In her married years Harriman was a strong, silent, and supportive wife. After her husband's death, she became a leader in American philanthropy, donating her personal and private resources to improve the world around her. As part of this philanthropy, she gave over a half-million dollars to the Eugenics Record Office, an organisation which promoted racist, unethical and discriminatory policies such as forced sterilisation of racially or medically "inferior" people, upon the encouragement of her friend David Starr Jordan. In 1913, she created the E. H. Harriman Award in her late husband's honor to recognize outstanding achievements in railway safety; the award is still presented on an annual basis today.

==Personal life==
The Harrimans had six children:

- Mary Harriman (1881–1934), who in 1901, as a 19-year-old New York City debutante, formed the Junior League.

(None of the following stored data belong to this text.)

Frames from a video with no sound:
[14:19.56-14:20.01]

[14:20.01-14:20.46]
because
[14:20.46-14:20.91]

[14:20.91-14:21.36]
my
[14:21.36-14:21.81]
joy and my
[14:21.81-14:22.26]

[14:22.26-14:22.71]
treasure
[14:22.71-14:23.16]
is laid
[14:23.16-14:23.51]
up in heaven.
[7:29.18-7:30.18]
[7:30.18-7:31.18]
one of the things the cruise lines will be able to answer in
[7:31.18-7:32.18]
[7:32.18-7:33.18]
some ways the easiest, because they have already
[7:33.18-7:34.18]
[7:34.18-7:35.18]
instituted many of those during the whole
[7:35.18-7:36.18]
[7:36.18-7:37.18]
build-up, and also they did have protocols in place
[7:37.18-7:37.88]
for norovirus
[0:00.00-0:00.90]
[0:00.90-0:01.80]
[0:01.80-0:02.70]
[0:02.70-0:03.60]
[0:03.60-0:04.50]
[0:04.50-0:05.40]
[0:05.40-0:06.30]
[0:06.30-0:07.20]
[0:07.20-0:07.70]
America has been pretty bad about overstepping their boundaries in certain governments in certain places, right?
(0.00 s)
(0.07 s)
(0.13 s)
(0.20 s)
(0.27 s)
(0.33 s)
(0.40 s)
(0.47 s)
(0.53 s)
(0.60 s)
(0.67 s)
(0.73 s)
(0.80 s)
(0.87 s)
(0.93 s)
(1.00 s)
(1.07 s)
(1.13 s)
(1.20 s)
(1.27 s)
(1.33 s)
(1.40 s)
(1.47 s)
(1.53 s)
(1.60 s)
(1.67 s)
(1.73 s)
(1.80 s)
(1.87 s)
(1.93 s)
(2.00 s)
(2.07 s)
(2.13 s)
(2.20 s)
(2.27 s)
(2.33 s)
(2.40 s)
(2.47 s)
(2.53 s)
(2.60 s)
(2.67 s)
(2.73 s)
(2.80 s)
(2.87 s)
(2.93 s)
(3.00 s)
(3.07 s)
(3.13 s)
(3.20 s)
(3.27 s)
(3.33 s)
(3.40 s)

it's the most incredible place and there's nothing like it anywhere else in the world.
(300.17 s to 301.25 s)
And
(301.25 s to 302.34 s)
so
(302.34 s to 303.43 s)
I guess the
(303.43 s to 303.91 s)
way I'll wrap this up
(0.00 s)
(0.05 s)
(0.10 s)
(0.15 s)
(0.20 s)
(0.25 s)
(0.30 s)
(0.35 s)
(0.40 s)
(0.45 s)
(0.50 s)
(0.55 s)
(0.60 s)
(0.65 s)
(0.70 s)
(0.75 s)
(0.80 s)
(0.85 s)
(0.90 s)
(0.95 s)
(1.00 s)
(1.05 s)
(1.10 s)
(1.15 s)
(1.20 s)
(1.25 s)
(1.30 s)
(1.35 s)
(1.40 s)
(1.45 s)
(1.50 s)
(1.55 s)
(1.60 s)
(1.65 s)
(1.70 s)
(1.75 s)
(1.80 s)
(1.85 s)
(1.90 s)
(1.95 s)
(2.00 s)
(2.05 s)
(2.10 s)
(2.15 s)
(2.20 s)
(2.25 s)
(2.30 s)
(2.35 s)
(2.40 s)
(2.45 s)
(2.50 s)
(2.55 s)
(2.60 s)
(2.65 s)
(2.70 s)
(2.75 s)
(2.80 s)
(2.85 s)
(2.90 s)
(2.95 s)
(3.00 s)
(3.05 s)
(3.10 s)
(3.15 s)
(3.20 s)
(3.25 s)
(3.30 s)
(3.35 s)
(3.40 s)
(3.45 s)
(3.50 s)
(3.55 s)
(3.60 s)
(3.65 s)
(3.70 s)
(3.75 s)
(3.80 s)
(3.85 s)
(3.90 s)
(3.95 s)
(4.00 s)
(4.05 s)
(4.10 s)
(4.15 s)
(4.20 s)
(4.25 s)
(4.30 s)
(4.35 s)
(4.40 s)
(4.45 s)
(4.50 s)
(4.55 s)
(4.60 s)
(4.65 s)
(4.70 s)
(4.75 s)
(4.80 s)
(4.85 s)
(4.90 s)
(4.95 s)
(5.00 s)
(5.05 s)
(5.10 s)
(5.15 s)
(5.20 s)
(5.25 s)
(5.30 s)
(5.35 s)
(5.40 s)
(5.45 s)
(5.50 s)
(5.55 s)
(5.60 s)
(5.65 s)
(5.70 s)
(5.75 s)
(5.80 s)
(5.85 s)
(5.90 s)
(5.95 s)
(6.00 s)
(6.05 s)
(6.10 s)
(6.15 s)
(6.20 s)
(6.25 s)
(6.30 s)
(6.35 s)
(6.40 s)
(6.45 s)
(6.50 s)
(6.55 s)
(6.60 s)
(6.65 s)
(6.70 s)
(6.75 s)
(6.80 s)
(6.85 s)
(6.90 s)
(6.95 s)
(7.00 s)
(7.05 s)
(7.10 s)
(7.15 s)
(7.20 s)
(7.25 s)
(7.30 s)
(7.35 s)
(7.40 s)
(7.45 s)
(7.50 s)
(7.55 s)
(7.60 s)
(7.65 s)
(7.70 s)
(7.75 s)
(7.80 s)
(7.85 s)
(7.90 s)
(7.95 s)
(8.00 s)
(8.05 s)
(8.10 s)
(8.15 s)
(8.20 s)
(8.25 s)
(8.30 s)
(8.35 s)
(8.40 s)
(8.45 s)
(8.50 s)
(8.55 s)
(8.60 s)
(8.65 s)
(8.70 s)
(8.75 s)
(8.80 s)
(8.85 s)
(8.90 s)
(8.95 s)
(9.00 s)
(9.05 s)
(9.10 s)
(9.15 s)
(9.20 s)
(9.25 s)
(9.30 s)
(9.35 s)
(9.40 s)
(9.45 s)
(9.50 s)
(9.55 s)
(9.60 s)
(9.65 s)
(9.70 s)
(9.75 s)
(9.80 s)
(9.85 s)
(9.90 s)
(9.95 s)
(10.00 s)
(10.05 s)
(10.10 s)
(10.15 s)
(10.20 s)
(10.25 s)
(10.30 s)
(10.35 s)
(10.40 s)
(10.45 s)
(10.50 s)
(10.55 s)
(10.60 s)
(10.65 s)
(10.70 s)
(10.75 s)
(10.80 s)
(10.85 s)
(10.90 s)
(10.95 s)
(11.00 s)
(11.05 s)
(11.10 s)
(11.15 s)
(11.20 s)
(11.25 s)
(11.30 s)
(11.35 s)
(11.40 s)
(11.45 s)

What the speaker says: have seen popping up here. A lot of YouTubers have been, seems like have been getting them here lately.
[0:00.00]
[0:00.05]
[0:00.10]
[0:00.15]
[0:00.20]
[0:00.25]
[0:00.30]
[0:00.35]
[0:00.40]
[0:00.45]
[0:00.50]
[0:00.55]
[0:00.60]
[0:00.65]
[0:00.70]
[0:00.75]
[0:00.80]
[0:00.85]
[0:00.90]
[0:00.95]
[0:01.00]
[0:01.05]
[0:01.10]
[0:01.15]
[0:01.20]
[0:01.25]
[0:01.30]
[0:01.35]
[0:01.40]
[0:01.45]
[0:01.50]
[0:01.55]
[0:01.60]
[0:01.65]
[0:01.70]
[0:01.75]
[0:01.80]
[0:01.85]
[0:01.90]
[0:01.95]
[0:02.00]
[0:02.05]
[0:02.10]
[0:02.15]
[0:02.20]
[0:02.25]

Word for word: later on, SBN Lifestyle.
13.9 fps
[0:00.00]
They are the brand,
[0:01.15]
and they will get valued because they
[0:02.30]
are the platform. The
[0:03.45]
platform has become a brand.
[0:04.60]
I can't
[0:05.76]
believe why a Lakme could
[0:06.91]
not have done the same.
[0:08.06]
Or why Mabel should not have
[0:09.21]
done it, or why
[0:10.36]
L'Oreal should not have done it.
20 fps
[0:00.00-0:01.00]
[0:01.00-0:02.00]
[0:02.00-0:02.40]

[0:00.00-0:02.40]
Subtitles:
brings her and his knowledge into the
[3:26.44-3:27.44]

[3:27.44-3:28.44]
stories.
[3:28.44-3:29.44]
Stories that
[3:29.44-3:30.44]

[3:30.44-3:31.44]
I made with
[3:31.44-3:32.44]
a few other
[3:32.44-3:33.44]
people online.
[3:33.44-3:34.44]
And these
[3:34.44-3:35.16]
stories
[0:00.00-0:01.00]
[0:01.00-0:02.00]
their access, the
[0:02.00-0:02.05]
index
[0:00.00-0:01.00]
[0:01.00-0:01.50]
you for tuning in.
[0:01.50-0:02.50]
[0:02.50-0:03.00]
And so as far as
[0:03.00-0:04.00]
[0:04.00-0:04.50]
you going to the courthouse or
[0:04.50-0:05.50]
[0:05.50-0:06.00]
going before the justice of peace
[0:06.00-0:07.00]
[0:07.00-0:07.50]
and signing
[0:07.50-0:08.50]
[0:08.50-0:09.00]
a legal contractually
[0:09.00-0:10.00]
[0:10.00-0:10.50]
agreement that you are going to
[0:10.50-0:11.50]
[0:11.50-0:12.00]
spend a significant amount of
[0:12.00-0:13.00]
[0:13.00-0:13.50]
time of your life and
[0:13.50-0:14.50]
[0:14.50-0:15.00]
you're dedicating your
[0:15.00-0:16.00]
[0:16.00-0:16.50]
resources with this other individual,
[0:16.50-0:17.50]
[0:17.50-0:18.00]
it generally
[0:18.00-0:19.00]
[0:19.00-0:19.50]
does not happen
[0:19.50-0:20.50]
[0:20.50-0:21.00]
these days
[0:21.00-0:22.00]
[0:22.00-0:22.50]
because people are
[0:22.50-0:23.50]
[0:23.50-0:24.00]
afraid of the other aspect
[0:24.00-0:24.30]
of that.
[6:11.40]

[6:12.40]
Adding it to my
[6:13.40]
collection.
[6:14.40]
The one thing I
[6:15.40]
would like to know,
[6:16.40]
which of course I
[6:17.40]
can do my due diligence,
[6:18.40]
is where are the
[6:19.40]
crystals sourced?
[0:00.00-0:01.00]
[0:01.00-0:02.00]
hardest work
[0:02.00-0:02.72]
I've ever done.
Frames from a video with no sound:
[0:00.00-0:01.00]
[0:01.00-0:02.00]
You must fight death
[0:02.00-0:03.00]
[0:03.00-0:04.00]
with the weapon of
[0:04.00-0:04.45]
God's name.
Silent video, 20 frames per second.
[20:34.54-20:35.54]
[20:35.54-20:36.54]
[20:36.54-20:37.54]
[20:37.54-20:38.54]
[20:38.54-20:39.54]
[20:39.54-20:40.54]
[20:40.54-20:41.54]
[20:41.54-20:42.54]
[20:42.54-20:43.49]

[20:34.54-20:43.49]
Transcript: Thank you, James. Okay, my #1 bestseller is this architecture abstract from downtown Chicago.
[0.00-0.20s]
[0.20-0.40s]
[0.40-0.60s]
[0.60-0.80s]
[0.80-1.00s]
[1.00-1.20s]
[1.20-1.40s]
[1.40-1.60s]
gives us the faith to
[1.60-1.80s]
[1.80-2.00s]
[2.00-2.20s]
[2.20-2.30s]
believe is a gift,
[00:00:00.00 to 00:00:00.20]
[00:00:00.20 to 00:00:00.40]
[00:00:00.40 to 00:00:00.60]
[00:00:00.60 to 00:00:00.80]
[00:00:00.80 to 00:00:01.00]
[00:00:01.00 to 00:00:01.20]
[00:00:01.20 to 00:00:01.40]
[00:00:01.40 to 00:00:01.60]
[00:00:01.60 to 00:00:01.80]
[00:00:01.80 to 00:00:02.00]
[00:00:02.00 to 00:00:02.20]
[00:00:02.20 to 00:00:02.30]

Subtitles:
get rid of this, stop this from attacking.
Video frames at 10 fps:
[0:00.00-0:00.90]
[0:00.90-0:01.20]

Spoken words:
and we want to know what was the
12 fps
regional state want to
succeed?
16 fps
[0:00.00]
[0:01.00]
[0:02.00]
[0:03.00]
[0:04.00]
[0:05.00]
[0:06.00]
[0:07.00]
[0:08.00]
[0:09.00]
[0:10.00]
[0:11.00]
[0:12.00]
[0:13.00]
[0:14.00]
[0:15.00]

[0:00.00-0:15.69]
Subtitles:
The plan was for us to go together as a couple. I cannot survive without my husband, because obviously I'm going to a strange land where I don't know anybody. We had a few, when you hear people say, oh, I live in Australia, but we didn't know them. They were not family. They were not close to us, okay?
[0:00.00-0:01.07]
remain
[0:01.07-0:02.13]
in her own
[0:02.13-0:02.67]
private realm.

Mary married Charles Cary Rumsey (1879–1922), sculptor and polo player
- Henry Neilson Harriman (1883-1888)
- Cornelia Harriman (1884–1966)
- Carol Harriman (1889-1948)
- William Averell Harriman (1891–1986), who in 1955 became the Governor of New York. He married Kitty Lanier Lawrence, then Marie Norton Whitney, and lastly Pamela Beryl Digby Churchill Hayward
- Edward Roland Noel Harriman (1895–1978), who married Gladys Fries (1896–1983)

Mary W. Harriman died on November 7, 1932, in Manhattan, New York.